▸ **Exercise aim**
Exactly as written, please set down all of the entries again, with no pictures.

▸ **Data in this exercise**
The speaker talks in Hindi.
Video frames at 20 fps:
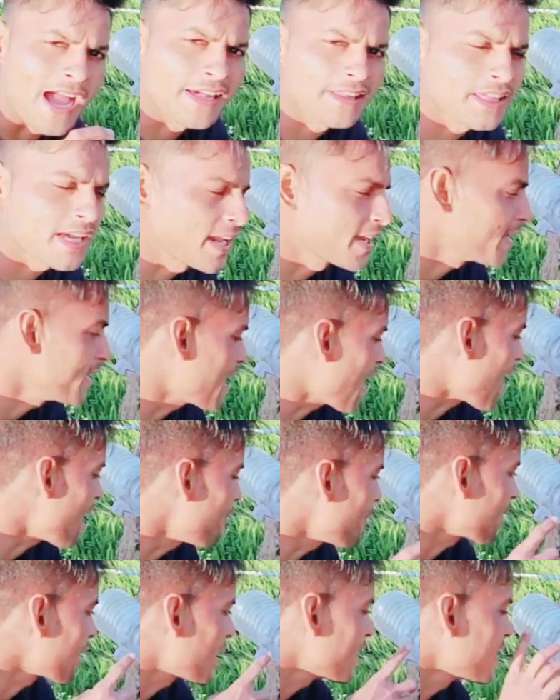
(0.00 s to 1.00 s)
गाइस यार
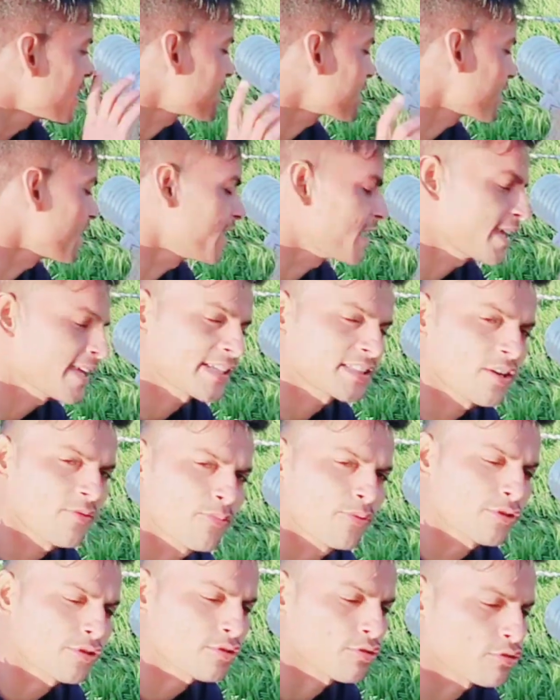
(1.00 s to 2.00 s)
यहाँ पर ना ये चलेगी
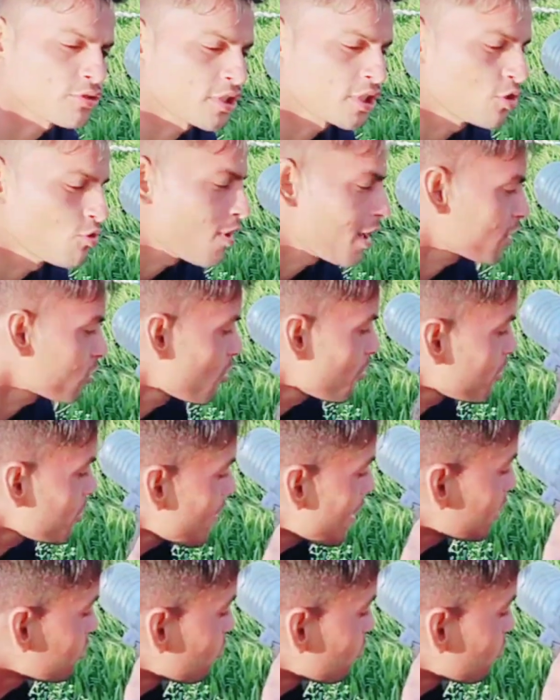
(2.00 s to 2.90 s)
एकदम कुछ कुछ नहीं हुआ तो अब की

▸ **Exercise answer**
The speaker talks in Hindi.
Video frames at 20 fps:
(0.00 s to 1.00 s)
गाइस यार
(1.00 s to 2.00 s)
यहाँ पर ना ये चलेगी
(2.00 s to 2.90 s)
एकदम कुछ कुछ नहीं हुआ तो अब की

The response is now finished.